(Problem to work on): Output a character-exact copy of the data, images removed.

(Source data):
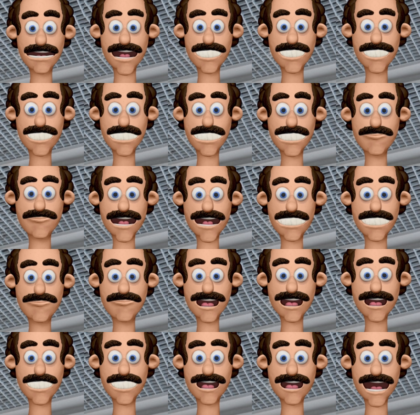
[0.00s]
adjustments
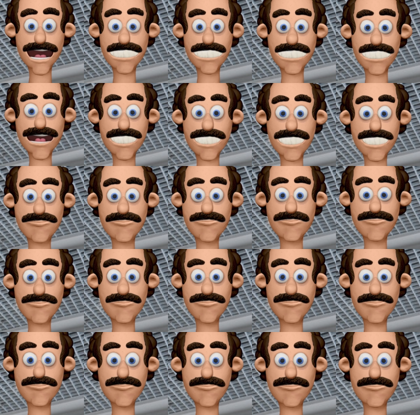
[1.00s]
or corrections.
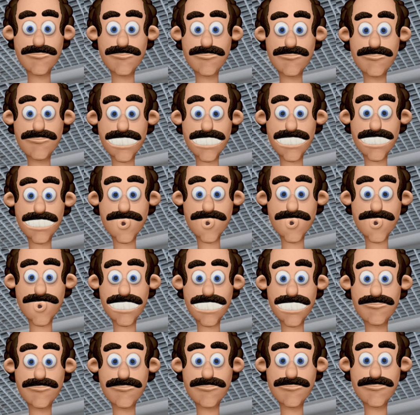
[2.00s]

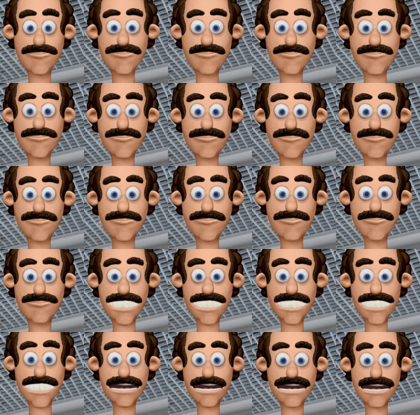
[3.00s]
6.
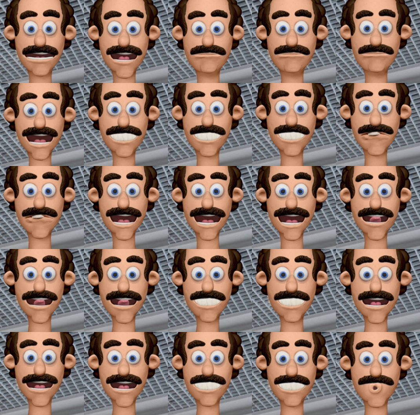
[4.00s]
Cleanup and final
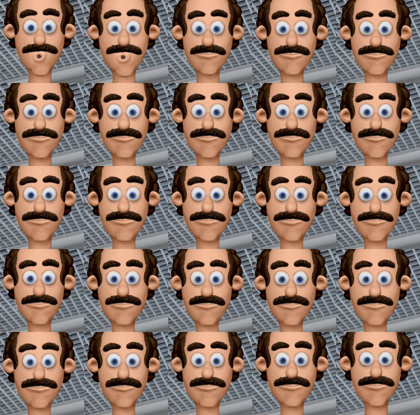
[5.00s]
touches.
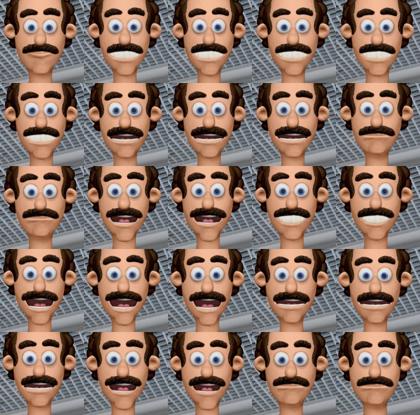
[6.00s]
Clean up
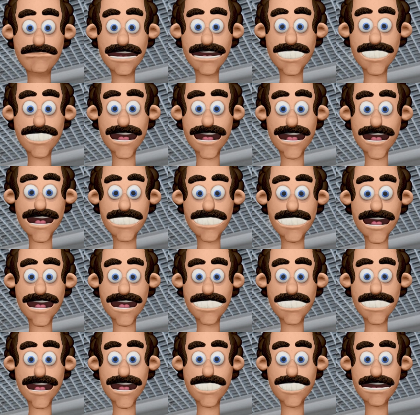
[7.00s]
any debris or
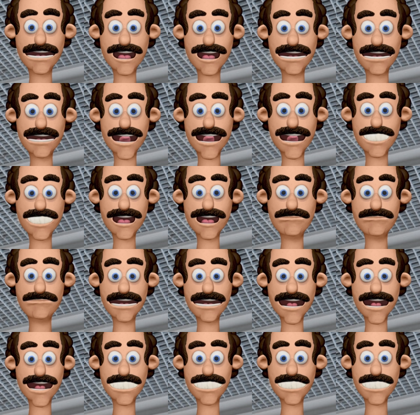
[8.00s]
excess material from
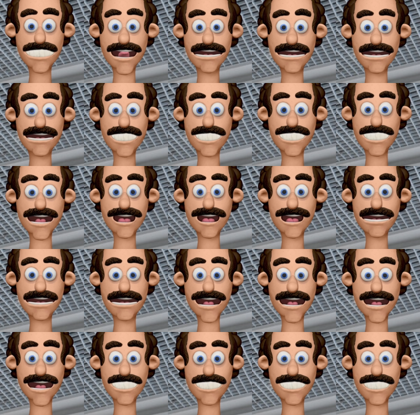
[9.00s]
the installation
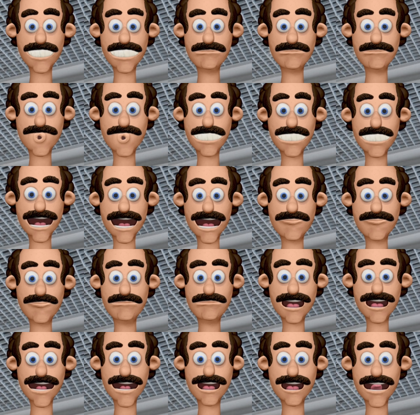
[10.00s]
area and dispose of it
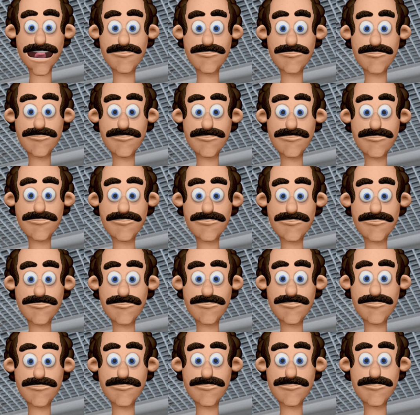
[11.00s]
properly.
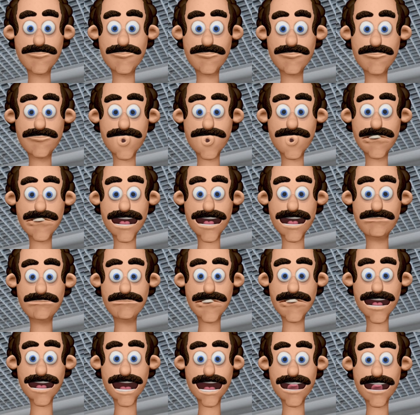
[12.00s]
Perform a
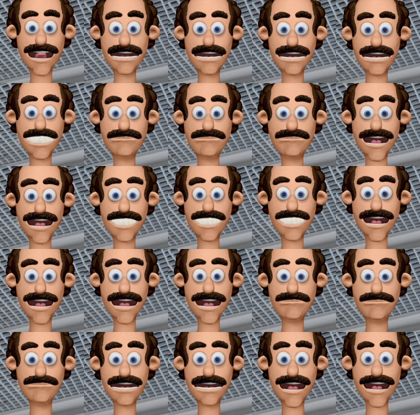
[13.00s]
final inspection
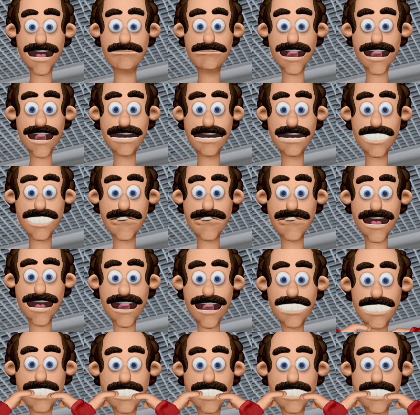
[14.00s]
of the completed false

(Your response):
[0.00s]
adjustments
[1.00s]
or corrections.
[2.00s]

[3.00s]
6.
[4.00s]
Cleanup and final
[5.00s]
touches.
[6.00s]
Clean up
[7.00s]
any debris or
[8.00s]
excess material from
[9.00s]
the installation
[10.00s]
area and dispose of it
[11.00s]
properly.
[12.00s]
Perform a
[13.00s]
final inspection
[14.00s]
of the completed false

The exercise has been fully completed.